Sodinokibi Ransomware Encrypts Records of Hundreds of Dental Practices

Ransomware

A ransomware attack struck a remote backup of information and encrypted dental practice files in the United States. Hundreds of clients who rely on the backup solution locked their information using Sodinokibi malware encryption.

This occurred on 26 August and affected companies with DDS Safe, a Digital Dental Record (DDS) online backup product that was infected by its cloud management provider, PercSoft.

Progressive data restore

A joint declaration by both firms that manage the medical records reported on Tuesday morning that a decrypter was accessible and that the fix would take between 30 and 4 hours. A subsequent update announced the information restore had begun.

On Wednesday, businesses advised that for some clients, the decrypter was effective and others had to wait for a second version.
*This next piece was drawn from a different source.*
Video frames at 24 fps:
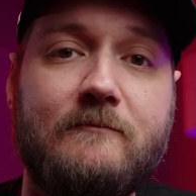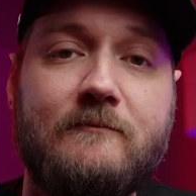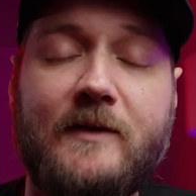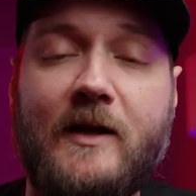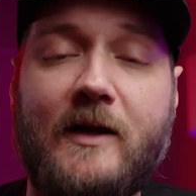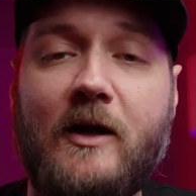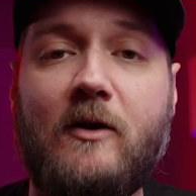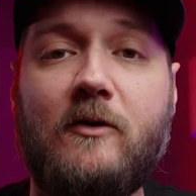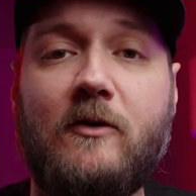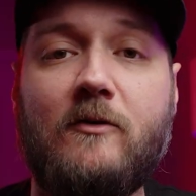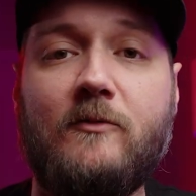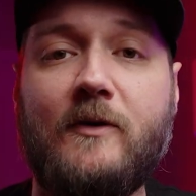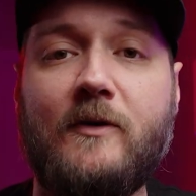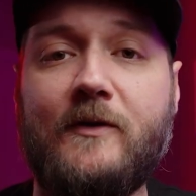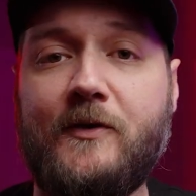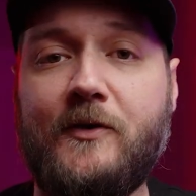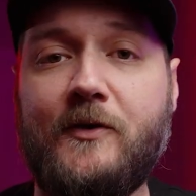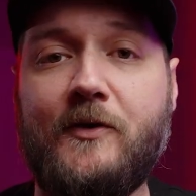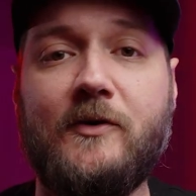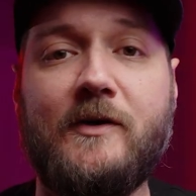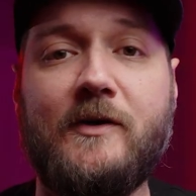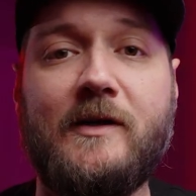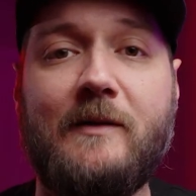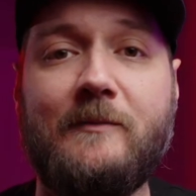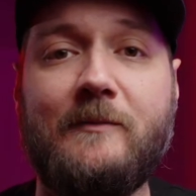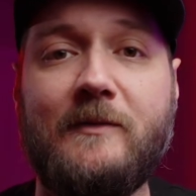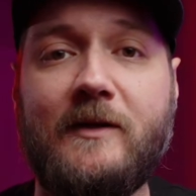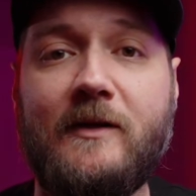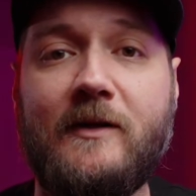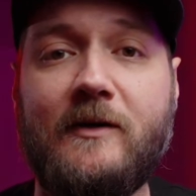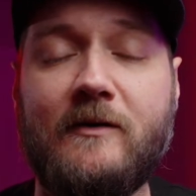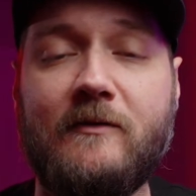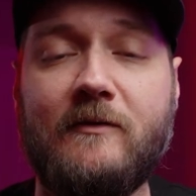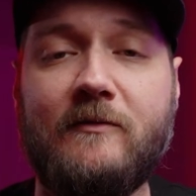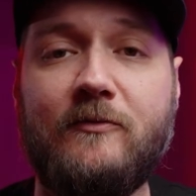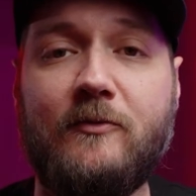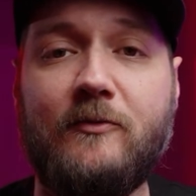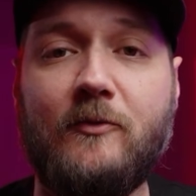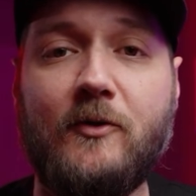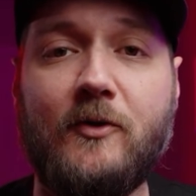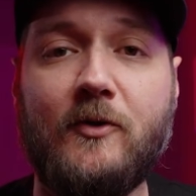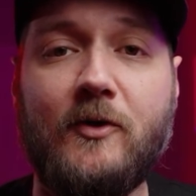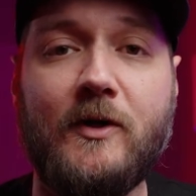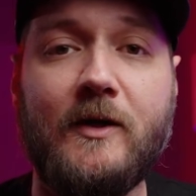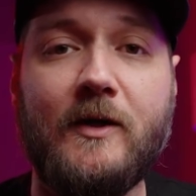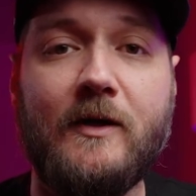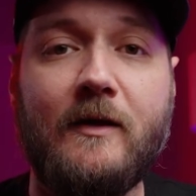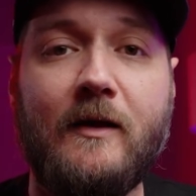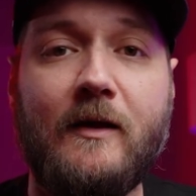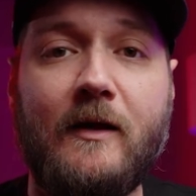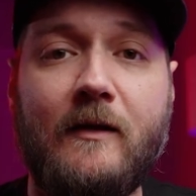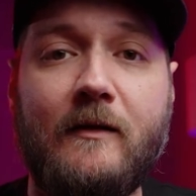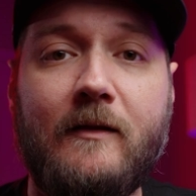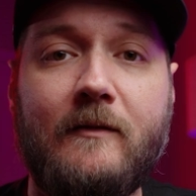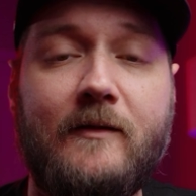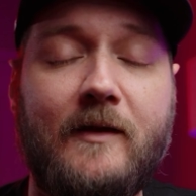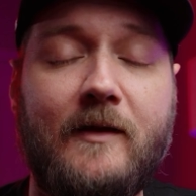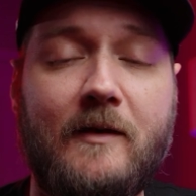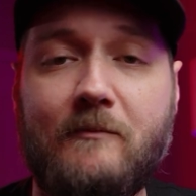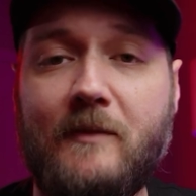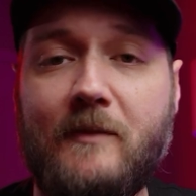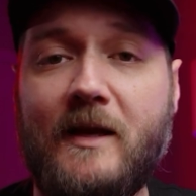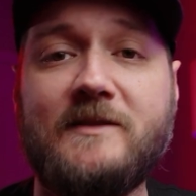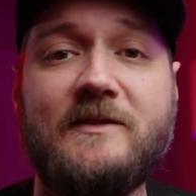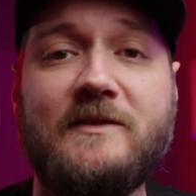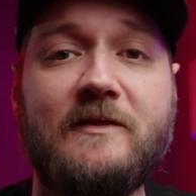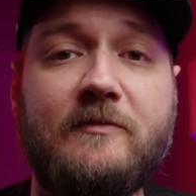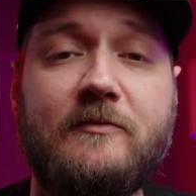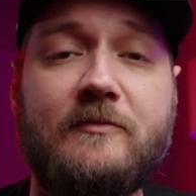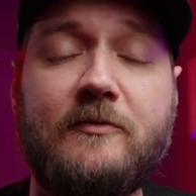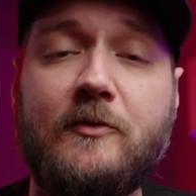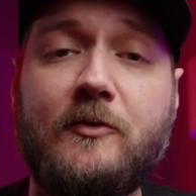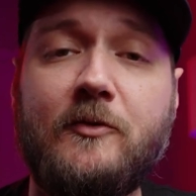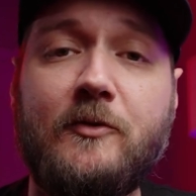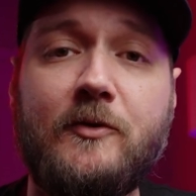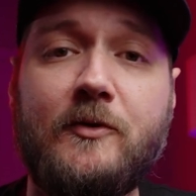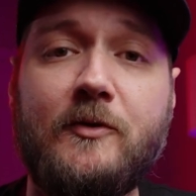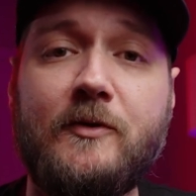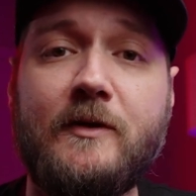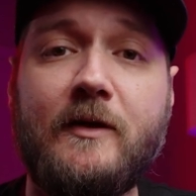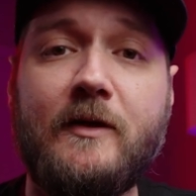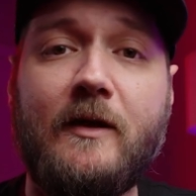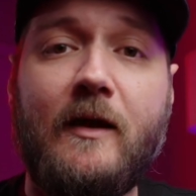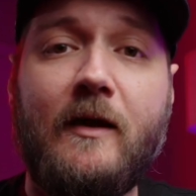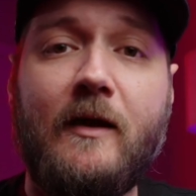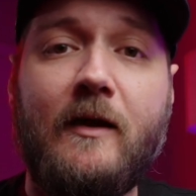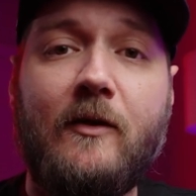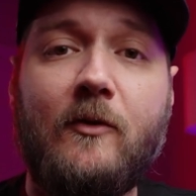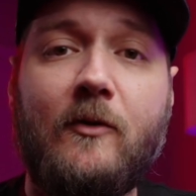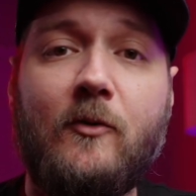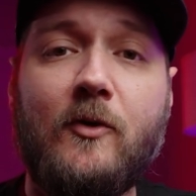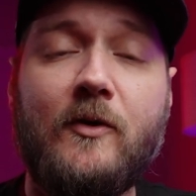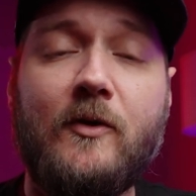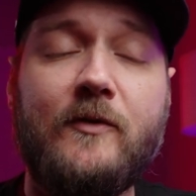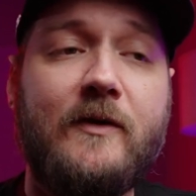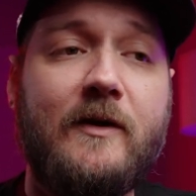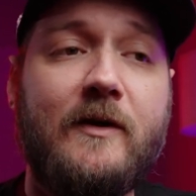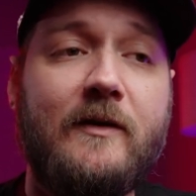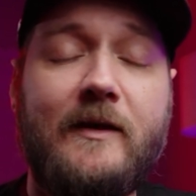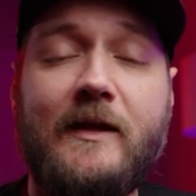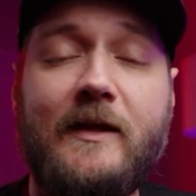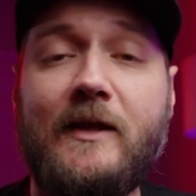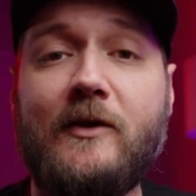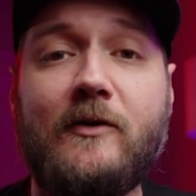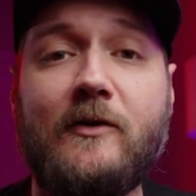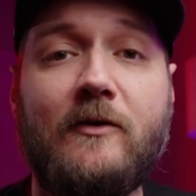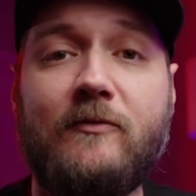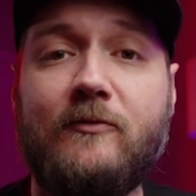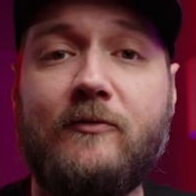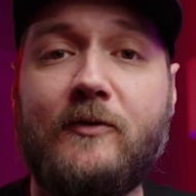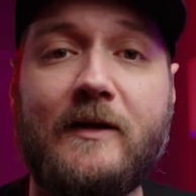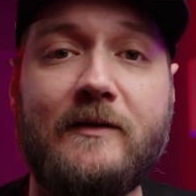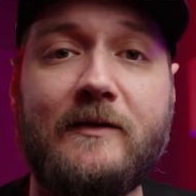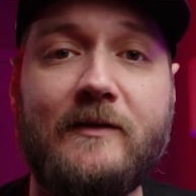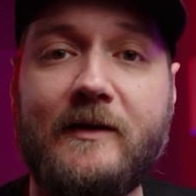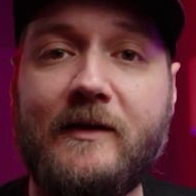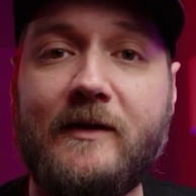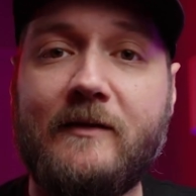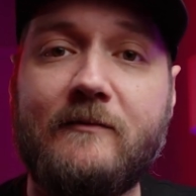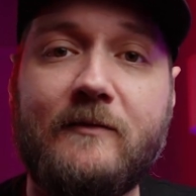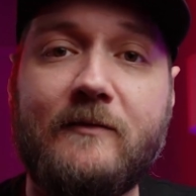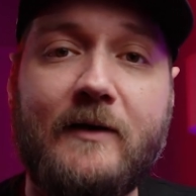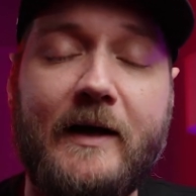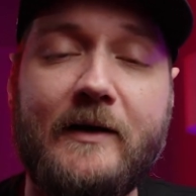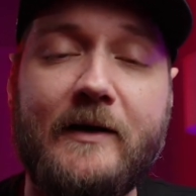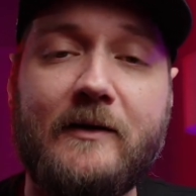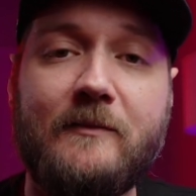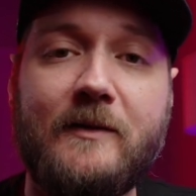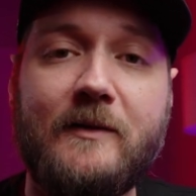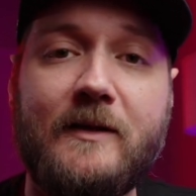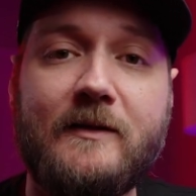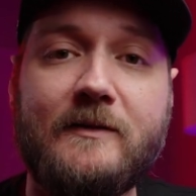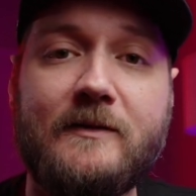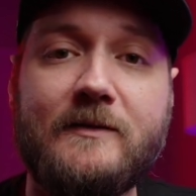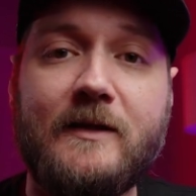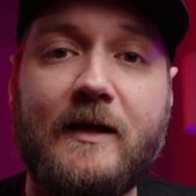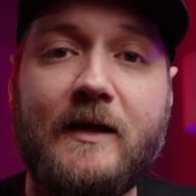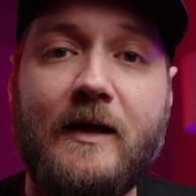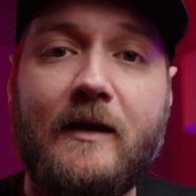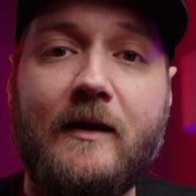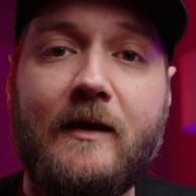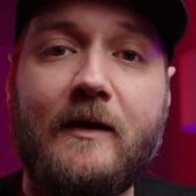Now, whether you're coming here for the amazing food or their eco-friendly environment,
Some practices were up and running by the afternoon while others were still in the queue.

“Our priority is to get the practice management up and you able to take xrays.” – PercSoft

One might consider that extra secure copies would make retrieval possible as a data backup service.

However, in this case restoration was feasible because the decryption instrument was paid to the carriers of ransomware. Brian Krebs released on his blog a screenshot “subject to a discussion between PerCSoft and the dental office involved,” in which he claimed they paid the ransom.

dds-ransom

credit: Brian Krebs

The demand for cash has not been made publicly or in private fora, but some customers think PercSoft said it is $5,000 per customer. It is also said that 500 clients were impacted, representing a complete payment of $2.5 million. However, this information may not be entirely accurate.
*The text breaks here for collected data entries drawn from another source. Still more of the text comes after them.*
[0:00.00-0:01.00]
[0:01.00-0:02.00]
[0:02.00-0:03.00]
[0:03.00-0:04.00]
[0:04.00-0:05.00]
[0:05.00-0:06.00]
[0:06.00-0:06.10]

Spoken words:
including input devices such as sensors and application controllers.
From Brenna Sadler, communications manager of the Wisconsin Dental Association, Krebs discovered that the ransomware locked information on about 400 dental procedures and that the documents were returned for up to 100.

credit: Brian Krebs

The journalist also learnt that Sodinokibi, also called REvil, is the ransomware strain which causes havoc.

Though it was founded in April, Sodinokibi has a reputation and is one of the most active ransomware families today. Unlike many similar malware, Sodinokibi doesn’t depend solely on phishing and also uses vulnerabilities to infect systems.

Credit: Bleeping computers

Mark Funk
Mark Funk is an experienced information security specialist who works with enterprises to mature and improve their enterprise security programs. Previously, he worked as a security news reporter.